『昨夜のカレー、明日のパン』
木皿泉さんの作品。
病気で夫の一樹を亡くしたテツコと、一樹の父親〈ギフ〉の心温まる物語。
岩井さんの砂漠に置いてかれたエピソードが強烈すぎて驚いた。
パワースポットにすがるのではなく、自分たちで作ってしまうという発想には驚いた。
虎尾がカーセックスの妄想をしてしまい、自分だけ電車で帰った話が面白かった。
折り紙で天の川を作れる夕子がすごいと思った。
登場人物の中で岩井さんが一番好きだ。
印象に残っている文
「自分には、この人間関係しかないとか、この場所しかないとか、この仕事しかないとかそう思い込んでしまったら、たとえ、ひどい目にあわされても、そこから逃げるという発想を持てない。呪いにかけられたようなものだな。逃げられないようにする呪文があるのなら、それを解き放つ呪文も、この世には同じ数だけあると思うんだけどねぇ」
街は、もう自分の馴染みの場所ではなかった。かつて自分は街の一部ですらあったはずなのに、今はまるで関係のない、CGでつくったセットの中をさまよっているようだった。
「死んだら星になるって言うでしょ? あれ、ボク、信じられないンですよね」中略「でも、本当にそうだったらいいのにね。星になって見ててくれたら、それだけで、救われる部分はあるよね」
「卵が一番うまくおさまるのは、桐の箱でもなきゃ、チタンのスーツケースでもない。プラスチックの卵ケースなんだよ」
深津は、「オレ、元坊主」と自分のことを指さした。「脱サラじゃなくて、脱テラですか?」テツコが言うと、「そう、脱テラ」と元坊主は嬉しそうに繰り返した。

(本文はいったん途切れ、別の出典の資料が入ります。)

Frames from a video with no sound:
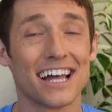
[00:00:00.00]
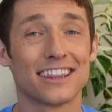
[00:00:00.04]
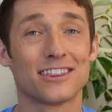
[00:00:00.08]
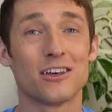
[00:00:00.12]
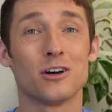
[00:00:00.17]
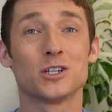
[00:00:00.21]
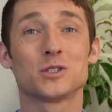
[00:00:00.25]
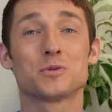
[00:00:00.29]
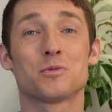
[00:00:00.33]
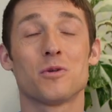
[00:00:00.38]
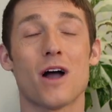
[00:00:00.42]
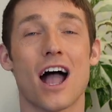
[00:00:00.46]

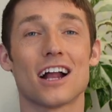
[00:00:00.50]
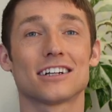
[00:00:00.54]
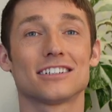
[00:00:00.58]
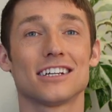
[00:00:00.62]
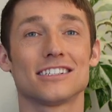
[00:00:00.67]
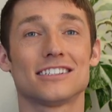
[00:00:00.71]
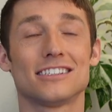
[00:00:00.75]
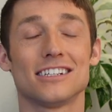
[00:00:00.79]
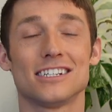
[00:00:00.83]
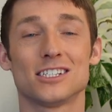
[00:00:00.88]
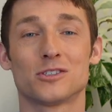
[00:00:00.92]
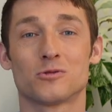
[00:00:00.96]
Those
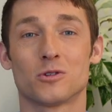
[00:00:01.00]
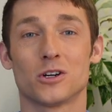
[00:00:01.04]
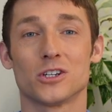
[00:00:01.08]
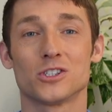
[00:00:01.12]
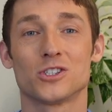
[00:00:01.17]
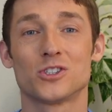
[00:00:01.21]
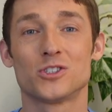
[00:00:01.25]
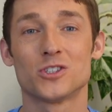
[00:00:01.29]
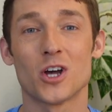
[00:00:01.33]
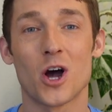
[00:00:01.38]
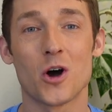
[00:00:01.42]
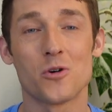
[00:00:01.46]
practices were
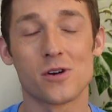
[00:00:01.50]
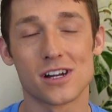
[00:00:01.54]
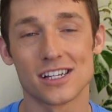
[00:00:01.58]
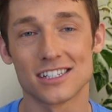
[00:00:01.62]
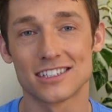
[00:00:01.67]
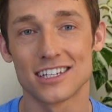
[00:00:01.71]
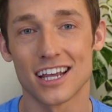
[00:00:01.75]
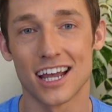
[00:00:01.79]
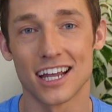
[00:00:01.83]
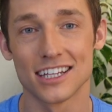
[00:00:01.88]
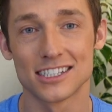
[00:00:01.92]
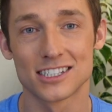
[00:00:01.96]
so
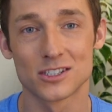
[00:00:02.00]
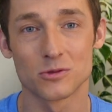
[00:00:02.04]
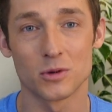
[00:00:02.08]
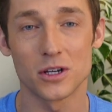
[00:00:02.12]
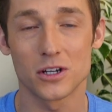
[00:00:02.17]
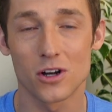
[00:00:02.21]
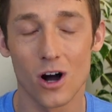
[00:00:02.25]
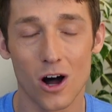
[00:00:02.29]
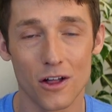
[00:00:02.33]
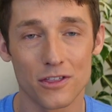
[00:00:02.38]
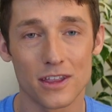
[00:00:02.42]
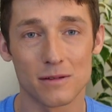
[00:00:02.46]
intense. We
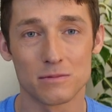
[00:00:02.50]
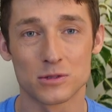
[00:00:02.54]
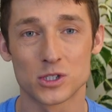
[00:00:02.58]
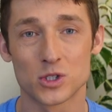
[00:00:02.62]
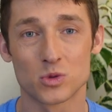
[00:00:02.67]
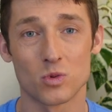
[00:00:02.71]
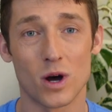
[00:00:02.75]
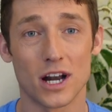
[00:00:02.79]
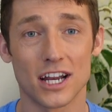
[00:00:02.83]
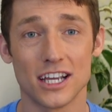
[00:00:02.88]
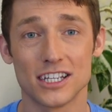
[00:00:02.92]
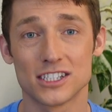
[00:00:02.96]
called them
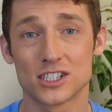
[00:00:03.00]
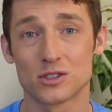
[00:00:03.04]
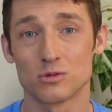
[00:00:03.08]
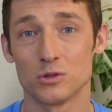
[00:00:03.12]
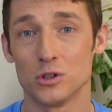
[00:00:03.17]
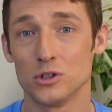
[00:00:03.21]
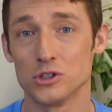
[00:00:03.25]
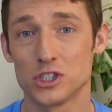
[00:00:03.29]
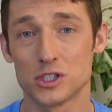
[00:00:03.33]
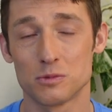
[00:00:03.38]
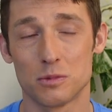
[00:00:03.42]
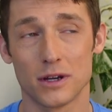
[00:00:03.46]
Sweaty
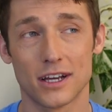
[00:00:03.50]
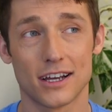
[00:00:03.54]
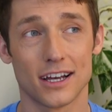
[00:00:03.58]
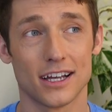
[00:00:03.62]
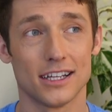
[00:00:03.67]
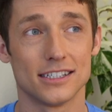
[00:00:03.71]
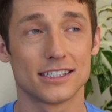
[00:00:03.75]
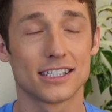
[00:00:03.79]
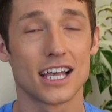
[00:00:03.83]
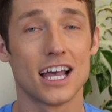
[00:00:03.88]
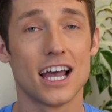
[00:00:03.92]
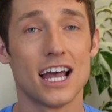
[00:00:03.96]
Swoosh
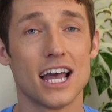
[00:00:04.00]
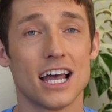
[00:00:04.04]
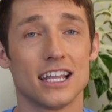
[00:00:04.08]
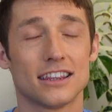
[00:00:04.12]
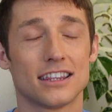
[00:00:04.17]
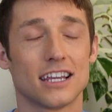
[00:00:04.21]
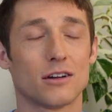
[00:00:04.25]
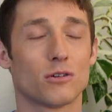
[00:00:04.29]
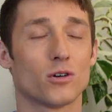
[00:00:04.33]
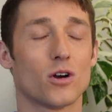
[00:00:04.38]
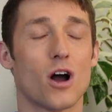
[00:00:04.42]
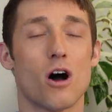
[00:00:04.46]
because
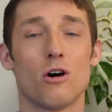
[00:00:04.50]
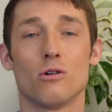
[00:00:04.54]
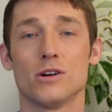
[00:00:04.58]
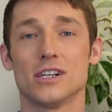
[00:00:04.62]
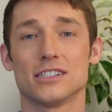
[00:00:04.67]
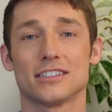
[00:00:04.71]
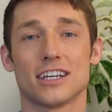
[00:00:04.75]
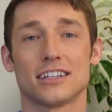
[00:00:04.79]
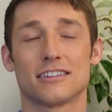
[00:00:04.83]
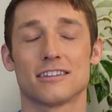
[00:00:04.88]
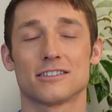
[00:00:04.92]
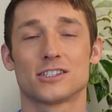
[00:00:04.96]
they were
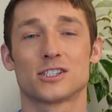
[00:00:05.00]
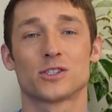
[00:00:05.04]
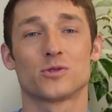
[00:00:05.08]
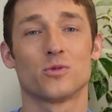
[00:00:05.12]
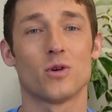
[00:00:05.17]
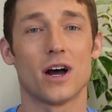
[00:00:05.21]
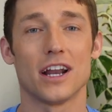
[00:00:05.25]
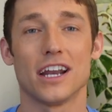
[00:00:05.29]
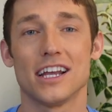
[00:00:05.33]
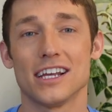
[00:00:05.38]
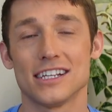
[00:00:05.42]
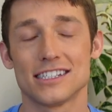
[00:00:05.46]
always like the
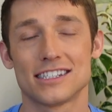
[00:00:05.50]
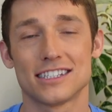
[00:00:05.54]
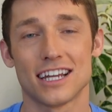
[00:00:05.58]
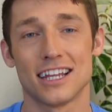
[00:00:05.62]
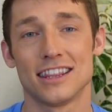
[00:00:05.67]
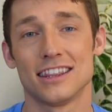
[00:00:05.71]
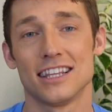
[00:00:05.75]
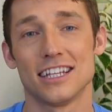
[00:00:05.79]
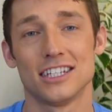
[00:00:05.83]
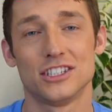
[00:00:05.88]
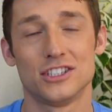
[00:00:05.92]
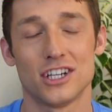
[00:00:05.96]
sweatiest
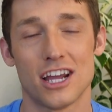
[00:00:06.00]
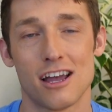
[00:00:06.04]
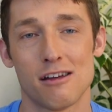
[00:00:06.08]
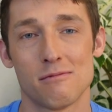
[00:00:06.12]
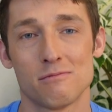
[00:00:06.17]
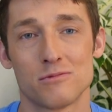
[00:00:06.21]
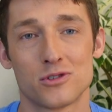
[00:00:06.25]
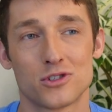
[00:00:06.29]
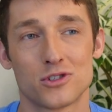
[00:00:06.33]
in the gym.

そーなのだ。墓もラブホもよく似ている。もったいぶったラッピングをほどこしたプレゼントを開けてみたら、とっても実用的な、例えば耳掻きみないなのが入っていた、みたいな感じた、と虎尾は思った。
特に母がよく使っていたものは、その持ち主がいなくなったというだけで、茶碗も、鏡台も、イスも、そのイスに敷かれていた座布団も、かつては、生き生きとそこにあったはずのものが、誰も行かない博物館にひっそりと置かれているようなものになってしまった。